Exercise directions: Repeat the records. Leave nothing out.

Listed records:
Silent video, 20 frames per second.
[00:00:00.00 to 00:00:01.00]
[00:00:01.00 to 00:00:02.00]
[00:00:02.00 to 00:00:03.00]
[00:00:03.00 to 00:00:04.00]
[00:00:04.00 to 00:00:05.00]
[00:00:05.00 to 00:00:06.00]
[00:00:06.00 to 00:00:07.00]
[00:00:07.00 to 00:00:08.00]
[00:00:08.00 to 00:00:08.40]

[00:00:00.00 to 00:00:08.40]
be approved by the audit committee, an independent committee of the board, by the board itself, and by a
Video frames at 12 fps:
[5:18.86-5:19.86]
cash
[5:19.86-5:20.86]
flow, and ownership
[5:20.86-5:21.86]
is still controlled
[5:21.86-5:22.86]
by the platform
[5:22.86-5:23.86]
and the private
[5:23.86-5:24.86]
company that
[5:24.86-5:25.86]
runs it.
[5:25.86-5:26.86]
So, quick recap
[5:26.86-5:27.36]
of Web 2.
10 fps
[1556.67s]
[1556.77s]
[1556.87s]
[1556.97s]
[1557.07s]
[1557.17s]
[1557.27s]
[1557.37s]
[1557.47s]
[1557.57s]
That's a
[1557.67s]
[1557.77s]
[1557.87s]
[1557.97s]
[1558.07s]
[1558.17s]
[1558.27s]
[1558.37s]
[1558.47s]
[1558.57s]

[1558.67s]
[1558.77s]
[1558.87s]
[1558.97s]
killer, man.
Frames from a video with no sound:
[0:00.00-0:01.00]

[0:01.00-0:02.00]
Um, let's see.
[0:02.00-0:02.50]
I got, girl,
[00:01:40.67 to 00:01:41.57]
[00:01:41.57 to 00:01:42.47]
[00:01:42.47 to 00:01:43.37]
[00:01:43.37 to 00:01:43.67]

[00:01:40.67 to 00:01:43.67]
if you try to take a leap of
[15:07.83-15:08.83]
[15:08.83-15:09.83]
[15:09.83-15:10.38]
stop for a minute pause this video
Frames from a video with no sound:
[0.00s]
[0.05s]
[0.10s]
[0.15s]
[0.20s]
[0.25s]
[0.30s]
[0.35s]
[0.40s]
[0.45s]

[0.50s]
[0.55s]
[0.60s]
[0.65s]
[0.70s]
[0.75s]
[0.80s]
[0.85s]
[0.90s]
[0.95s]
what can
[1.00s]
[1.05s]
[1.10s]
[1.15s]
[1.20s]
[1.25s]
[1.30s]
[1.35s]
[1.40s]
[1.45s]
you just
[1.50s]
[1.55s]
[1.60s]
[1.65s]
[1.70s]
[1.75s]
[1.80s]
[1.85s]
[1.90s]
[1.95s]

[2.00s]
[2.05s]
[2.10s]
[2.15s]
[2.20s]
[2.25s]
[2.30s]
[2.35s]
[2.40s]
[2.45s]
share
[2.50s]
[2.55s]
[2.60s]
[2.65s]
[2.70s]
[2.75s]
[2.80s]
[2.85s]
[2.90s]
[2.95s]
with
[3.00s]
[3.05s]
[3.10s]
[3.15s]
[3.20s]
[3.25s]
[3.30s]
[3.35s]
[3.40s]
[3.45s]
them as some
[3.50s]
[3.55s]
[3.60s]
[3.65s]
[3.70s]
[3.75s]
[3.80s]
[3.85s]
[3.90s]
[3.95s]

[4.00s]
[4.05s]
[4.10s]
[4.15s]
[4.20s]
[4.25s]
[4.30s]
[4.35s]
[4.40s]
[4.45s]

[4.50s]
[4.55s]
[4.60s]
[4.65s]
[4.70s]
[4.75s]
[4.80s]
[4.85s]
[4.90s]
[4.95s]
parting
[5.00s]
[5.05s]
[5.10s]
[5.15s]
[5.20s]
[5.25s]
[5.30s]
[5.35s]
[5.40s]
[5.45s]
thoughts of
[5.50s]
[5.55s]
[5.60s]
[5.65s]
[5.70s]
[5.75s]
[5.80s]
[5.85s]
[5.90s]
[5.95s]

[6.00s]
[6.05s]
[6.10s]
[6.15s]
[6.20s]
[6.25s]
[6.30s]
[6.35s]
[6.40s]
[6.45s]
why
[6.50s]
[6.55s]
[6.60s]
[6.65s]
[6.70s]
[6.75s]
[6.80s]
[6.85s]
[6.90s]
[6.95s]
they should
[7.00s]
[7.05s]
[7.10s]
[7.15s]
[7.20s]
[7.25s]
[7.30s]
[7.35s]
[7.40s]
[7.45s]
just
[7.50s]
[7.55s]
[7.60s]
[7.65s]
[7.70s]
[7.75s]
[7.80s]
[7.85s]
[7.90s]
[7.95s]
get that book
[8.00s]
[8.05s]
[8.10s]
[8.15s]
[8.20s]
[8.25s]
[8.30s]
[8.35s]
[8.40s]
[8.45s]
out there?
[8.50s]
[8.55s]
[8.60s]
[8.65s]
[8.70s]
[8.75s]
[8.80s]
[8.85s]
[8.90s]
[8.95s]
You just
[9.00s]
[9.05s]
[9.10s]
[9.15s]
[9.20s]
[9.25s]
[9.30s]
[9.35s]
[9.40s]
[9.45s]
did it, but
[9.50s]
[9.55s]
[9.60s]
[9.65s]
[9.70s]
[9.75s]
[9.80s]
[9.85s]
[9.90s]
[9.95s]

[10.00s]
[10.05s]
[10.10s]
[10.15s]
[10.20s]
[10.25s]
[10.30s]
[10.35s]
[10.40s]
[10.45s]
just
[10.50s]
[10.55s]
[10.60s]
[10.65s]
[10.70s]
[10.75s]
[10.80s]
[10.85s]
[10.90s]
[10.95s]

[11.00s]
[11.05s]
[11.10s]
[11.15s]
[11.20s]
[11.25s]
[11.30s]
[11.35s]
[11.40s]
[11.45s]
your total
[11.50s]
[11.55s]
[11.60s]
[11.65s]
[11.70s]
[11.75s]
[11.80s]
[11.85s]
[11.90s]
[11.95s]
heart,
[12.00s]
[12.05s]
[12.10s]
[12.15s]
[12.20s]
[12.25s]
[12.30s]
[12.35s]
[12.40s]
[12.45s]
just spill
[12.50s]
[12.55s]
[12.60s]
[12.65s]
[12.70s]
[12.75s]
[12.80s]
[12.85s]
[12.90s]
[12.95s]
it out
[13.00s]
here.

Exercise solution:
Silent video, 20 frames per second.
[00:00:00.00 to 00:00:01.00]
[00:00:01.00 to 00:00:02.00]
[00:00:02.00 to 00:00:03.00]
[00:00:03.00 to 00:00:04.00]
[00:00:04.00 to 00:00:05.00]
[00:00:05.00 to 00:00:06.00]
[00:00:06.00 to 00:00:07.00]
[00:00:07.00 to 00:00:08.00]
[00:00:08.00 to 00:00:08.40]

[00:00:00.00 to 00:00:08.40]
be approved by the audit committee, an independent committee of the board, by the board itself, and by a
Video frames at 12 fps:
[5:18.86-5:19.86]
cash
[5:19.86-5:20.86]
flow, and ownership
[5:20.86-5:21.86]
is still controlled
[5:21.86-5:22.86]
by the platform
[5:22.86-5:23.86]
and the private
[5:23.86-5:24.86]
company that
[5:24.86-5:25.86]
runs it.
[5:25.86-5:26.86]
So, quick recap
[5:26.86-5:27.36]
of Web 2.
10 fps
[1556.67s]
[1556.77s]
[1556.87s]
[1556.97s]
[1557.07s]
[1557.17s]
[1557.27s]
[1557.37s]
[1557.47s]
[1557.57s]
That's a
[1557.67s]
[1557.77s]
[1557.87s]
[1557.97s]
[1558.07s]
[1558.17s]
[1558.27s]
[1558.37s]
[1558.47s]
[1558.57s]

[1558.67s]
[1558.77s]
[1558.87s]
[1558.97s]
killer, man.
Frames from a video with no sound:
[0:00.00-0:01.00]

[0:01.00-0:02.00]
Um, let's see.
[0:02.00-0:02.50]
I got, girl,
[00:01:40.67 to 00:01:41.57]
[00:01:41.57 to 00:01:42.47]
[00:01:42.47 to 00:01:43.37]
[00:01:43.37 to 00:01:43.67]

[00:01:40.67 to 00:01:43.67]
if you try to take a leap of
[15:07.83-15:08.83]
[15:08.83-15:09.83]
[15:09.83-15:10.38]
stop for a minute pause this video
Frames from a video with no sound:
[0.00s]
[0.05s]
[0.10s]
[0.15s]
[0.20s]
[0.25s]
[0.30s]
[0.35s]
[0.40s]
[0.45s]

[0.50s]
[0.55s]
[0.60s]
[0.65s]
[0.70s]
[0.75s]
[0.80s]
[0.85s]
[0.90s]
[0.95s]
what can
[1.00s]
[1.05s]
[1.10s]
[1.15s]
[1.20s]
[1.25s]
[1.30s]
[1.35s]
[1.40s]
[1.45s]
you just
[1.50s]
[1.55s]
[1.60s]
[1.65s]
[1.70s]
[1.75s]
[1.80s]
[1.85s]
[1.90s]
[1.95s]

[2.00s]
[2.05s]
[2.10s]
[2.15s]
[2.20s]
[2.25s]
[2.30s]
[2.35s]
[2.40s]
[2.45s]
share
[2.50s]
[2.55s]
[2.60s]
[2.65s]
[2.70s]
[2.75s]
[2.80s]
[2.85s]
[2.90s]
[2.95s]
with
[3.00s]
[3.05s]
[3.10s]
[3.15s]
[3.20s]
[3.25s]
[3.30s]
[3.35s]
[3.40s]
[3.45s]
them as some
[3.50s]
[3.55s]
[3.60s]
[3.65s]
[3.70s]
[3.75s]
[3.80s]
[3.85s]
[3.90s]
[3.95s]

[4.00s]
[4.05s]
[4.10s]
[4.15s]
[4.20s]
[4.25s]
[4.30s]
[4.35s]
[4.40s]
[4.45s]

[4.50s]
[4.55s]
[4.60s]
[4.65s]
[4.70s]
[4.75s]
[4.80s]
[4.85s]
[4.90s]
[4.95s]
parting
[5.00s]
[5.05s]
[5.10s]
[5.15s]
[5.20s]
[5.25s]
[5.30s]
[5.35s]
[5.40s]
[5.45s]
thoughts of
[5.50s]
[5.55s]
[5.60s]
[5.65s]
[5.70s]
[5.75s]
[5.80s]
[5.85s]
[5.90s]
[5.95s]

[6.00s]
[6.05s]
[6.10s]
[6.15s]
[6.20s]
[6.25s]
[6.30s]
[6.35s]
[6.40s]
[6.45s]
why
[6.50s]
[6.55s]
[6.60s]
[6.65s]
[6.70s]
[6.75s]
[6.80s]
[6.85s]
[6.90s]
[6.95s]
they should
[7.00s]
[7.05s]
[7.10s]
[7.15s]
[7.20s]
[7.25s]
[7.30s]
[7.35s]
[7.40s]
[7.45s]
just
[7.50s]
[7.55s]
[7.60s]
[7.65s]
[7.70s]
[7.75s]
[7.80s]
[7.85s]
[7.90s]
[7.95s]
get that book
[8.00s]
[8.05s]
[8.10s]
[8.15s]
[8.20s]
[8.25s]
[8.30s]
[8.35s]
[8.40s]
[8.45s]
out there?
[8.50s]
[8.55s]
[8.60s]
[8.65s]
[8.70s]
[8.75s]
[8.80s]
[8.85s]
[8.90s]
[8.95s]
You just
[9.00s]
[9.05s]
[9.10s]
[9.15s]
[9.20s]
[9.25s]
[9.30s]
[9.35s]
[9.40s]
[9.45s]
did it, but
[9.50s]
[9.55s]
[9.60s]
[9.65s]
[9.70s]
[9.75s]
[9.80s]
[9.85s]
[9.90s]
[9.95s]

[10.00s]
[10.05s]
[10.10s]
[10.15s]
[10.20s]
[10.25s]
[10.30s]
[10.35s]
[10.40s]
[10.45s]
just
[10.50s]
[10.55s]
[10.60s]
[10.65s]
[10.70s]
[10.75s]
[10.80s]
[10.85s]
[10.90s]
[10.95s]

[11.00s]
[11.05s]
[11.10s]
[11.15s]
[11.20s]
[11.25s]
[11.30s]
[11.35s]
[11.40s]
[11.45s]
your total
[11.50s]
[11.55s]
[11.60s]
[11.65s]
[11.70s]
[11.75s]
[11.80s]
[11.85s]
[11.90s]
[11.95s]
heart,
[12.00s]
[12.05s]
[12.10s]
[12.15s]
[12.20s]
[12.25s]
[12.30s]
[12.35s]
[12.40s]
[12.45s]
just spill
[12.50s]
[12.55s]
[12.60s]
[12.65s]
[12.70s]
[12.75s]
[12.80s]
[12.85s]
[12.90s]
[12.95s]
it out
[13.00s]
here.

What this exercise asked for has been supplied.